Input for this task Start Marker
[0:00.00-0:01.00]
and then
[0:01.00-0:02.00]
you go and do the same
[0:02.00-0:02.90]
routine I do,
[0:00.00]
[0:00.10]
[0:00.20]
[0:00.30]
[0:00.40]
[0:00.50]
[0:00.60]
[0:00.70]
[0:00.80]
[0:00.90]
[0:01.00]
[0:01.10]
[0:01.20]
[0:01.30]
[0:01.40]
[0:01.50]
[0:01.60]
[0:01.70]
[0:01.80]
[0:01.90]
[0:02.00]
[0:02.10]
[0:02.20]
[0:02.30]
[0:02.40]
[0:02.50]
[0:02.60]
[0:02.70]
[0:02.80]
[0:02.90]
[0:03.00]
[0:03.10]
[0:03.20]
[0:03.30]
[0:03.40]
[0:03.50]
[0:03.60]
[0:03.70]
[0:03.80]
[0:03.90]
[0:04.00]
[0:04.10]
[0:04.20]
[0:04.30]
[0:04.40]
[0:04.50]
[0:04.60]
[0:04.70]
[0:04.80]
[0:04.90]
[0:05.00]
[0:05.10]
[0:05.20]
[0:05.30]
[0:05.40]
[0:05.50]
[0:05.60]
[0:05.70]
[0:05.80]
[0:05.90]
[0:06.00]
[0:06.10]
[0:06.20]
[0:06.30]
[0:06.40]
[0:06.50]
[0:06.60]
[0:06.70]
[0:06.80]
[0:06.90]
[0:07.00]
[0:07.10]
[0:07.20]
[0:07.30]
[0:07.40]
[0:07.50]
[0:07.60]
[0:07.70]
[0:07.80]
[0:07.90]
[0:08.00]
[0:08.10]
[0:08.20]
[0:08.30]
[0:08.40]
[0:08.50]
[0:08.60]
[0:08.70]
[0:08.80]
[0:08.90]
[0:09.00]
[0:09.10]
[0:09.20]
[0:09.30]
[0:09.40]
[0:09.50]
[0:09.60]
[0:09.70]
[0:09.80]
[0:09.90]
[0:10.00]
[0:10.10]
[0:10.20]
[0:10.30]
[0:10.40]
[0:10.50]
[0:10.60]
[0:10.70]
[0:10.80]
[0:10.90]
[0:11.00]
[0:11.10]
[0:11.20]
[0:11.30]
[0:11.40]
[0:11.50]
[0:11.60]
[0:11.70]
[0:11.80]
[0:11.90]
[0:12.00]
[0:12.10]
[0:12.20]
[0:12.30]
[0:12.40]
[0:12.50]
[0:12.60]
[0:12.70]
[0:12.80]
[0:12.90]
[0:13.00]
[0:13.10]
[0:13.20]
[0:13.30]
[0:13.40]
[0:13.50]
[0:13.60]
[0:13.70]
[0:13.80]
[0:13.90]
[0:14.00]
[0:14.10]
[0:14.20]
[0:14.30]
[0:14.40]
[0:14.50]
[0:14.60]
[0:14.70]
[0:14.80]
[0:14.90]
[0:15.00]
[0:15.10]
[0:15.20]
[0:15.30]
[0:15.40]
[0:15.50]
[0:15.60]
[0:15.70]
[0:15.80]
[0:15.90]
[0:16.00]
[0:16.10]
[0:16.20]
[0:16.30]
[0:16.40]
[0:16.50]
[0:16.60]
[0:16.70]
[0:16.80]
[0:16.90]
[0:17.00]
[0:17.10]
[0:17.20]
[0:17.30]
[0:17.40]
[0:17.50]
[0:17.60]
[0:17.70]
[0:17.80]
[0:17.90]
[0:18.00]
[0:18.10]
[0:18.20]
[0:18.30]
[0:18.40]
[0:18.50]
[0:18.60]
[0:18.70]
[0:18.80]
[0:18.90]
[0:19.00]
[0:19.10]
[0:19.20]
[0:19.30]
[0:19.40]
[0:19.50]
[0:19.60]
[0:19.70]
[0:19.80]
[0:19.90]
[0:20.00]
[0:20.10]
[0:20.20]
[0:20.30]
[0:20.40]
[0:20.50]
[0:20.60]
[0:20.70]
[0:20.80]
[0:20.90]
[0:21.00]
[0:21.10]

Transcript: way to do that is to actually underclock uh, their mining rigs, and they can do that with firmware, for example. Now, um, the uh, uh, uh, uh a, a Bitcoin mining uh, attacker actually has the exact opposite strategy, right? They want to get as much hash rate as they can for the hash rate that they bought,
Input for this task End Marker
Requirement =
Retype each entry exactly.

Output of the task =
[0:00.00-0:01.00]
and then
[0:01.00-0:02.00]
you go and do the same
[0:02.00-0:02.90]
routine I do,
[0:00.00]
[0:00.10]
[0:00.20]
[0:00.30]
[0:00.40]
[0:00.50]
[0:00.60]
[0:00.70]
[0:00.80]
[0:00.90]
[0:01.00]
[0:01.10]
[0:01.20]
[0:01.30]
[0:01.40]
[0:01.50]
[0:01.60]
[0:01.70]
[0:01.80]
[0:01.90]
[0:02.00]
[0:02.10]
[0:02.20]
[0:02.30]
[0:02.40]
[0:02.50]
[0:02.60]
[0:02.70]
[0:02.80]
[0:02.90]
[0:03.00]
[0:03.10]
[0:03.20]
[0:03.30]
[0:03.40]
[0:03.50]
[0:03.60]
[0:03.70]
[0:03.80]
[0:03.90]
[0:04.00]
[0:04.10]
[0:04.20]
[0:04.30]
[0:04.40]
[0:04.50]
[0:04.60]
[0:04.70]
[0:04.80]
[0:04.90]
[0:05.00]
[0:05.10]
[0:05.20]
[0:05.30]
[0:05.40]
[0:05.50]
[0:05.60]
[0:05.70]
[0:05.80]
[0:05.90]
[0:06.00]
[0:06.10]
[0:06.20]
[0:06.30]
[0:06.40]
[0:06.50]
[0:06.60]
[0:06.70]
[0:06.80]
[0:06.90]
[0:07.00]
[0:07.10]
[0:07.20]
[0:07.30]
[0:07.40]
[0:07.50]
[0:07.60]
[0:07.70]
[0:07.80]
[0:07.90]
[0:08.00]
[0:08.10]
[0:08.20]
[0:08.30]
[0:08.40]
[0:08.50]
[0:08.60]
[0:08.70]
[0:08.80]
[0:08.90]
[0:09.00]
[0:09.10]
[0:09.20]
[0:09.30]
[0:09.40]
[0:09.50]
[0:09.60]
[0:09.70]
[0:09.80]
[0:09.90]
[0:10.00]
[0:10.10]
[0:10.20]
[0:10.30]
[0:10.40]
[0:10.50]
[0:10.60]
[0:10.70]
[0:10.80]
[0:10.90]
[0:11.00]
[0:11.10]
[0:11.20]
[0:11.30]
[0:11.40]
[0:11.50]
[0:11.60]
[0:11.70]
[0:11.80]
[0:11.90]
[0:12.00]
[0:12.10]
[0:12.20]
[0:12.30]
[0:12.40]
[0:12.50]
[0:12.60]
[0:12.70]
[0:12.80]
[0:12.90]
[0:13.00]
[0:13.10]
[0:13.20]
[0:13.30]
[0:13.40]
[0:13.50]
[0:13.60]
[0:13.70]
[0:13.80]
[0:13.90]
[0:14.00]
[0:14.10]
[0:14.20]
[0:14.30]
[0:14.40]
[0:14.50]
[0:14.60]
[0:14.70]
[0:14.80]
[0:14.90]
[0:15.00]
[0:15.10]
[0:15.20]
[0:15.30]
[0:15.40]
[0:15.50]
[0:15.60]
[0:15.70]
[0:15.80]
[0:15.90]
[0:16.00]
[0:16.10]
[0:16.20]
[0:16.30]
[0:16.40]
[0:16.50]
[0:16.60]
[0:16.70]
[0:16.80]
[0:16.90]
[0:17.00]
[0:17.10]
[0:17.20]
[0:17.30]
[0:17.40]
[0:17.50]
[0:17.60]
[0:17.70]
[0:17.80]
[0:17.90]
[0:18.00]
[0:18.10]
[0:18.20]
[0:18.30]
[0:18.40]
[0:18.50]
[0:18.60]
[0:18.70]
[0:18.80]
[0:18.90]
[0:19.00]
[0:19.10]
[0:19.20]
[0:19.30]
[0:19.40]
[0:19.50]
[0:19.60]
[0:19.70]
[0:19.80]
[0:19.90]
[0:20.00]
[0:20.10]
[0:20.20]
[0:20.30]
[0:20.40]
[0:20.50]
[0:20.60]
[0:20.70]
[0:20.80]
[0:20.90]
[0:21.00]
[0:21.10]

Transcript: way to do that is to actually underclock uh, their mining rigs, and they can do that with firmware, for example. Now, um, the uh, uh, uh, uh a, a Bitcoin mining uh, attacker actually has the exact opposite strategy, right? They want to get as much hash rate as they can for the hash rate that they bought,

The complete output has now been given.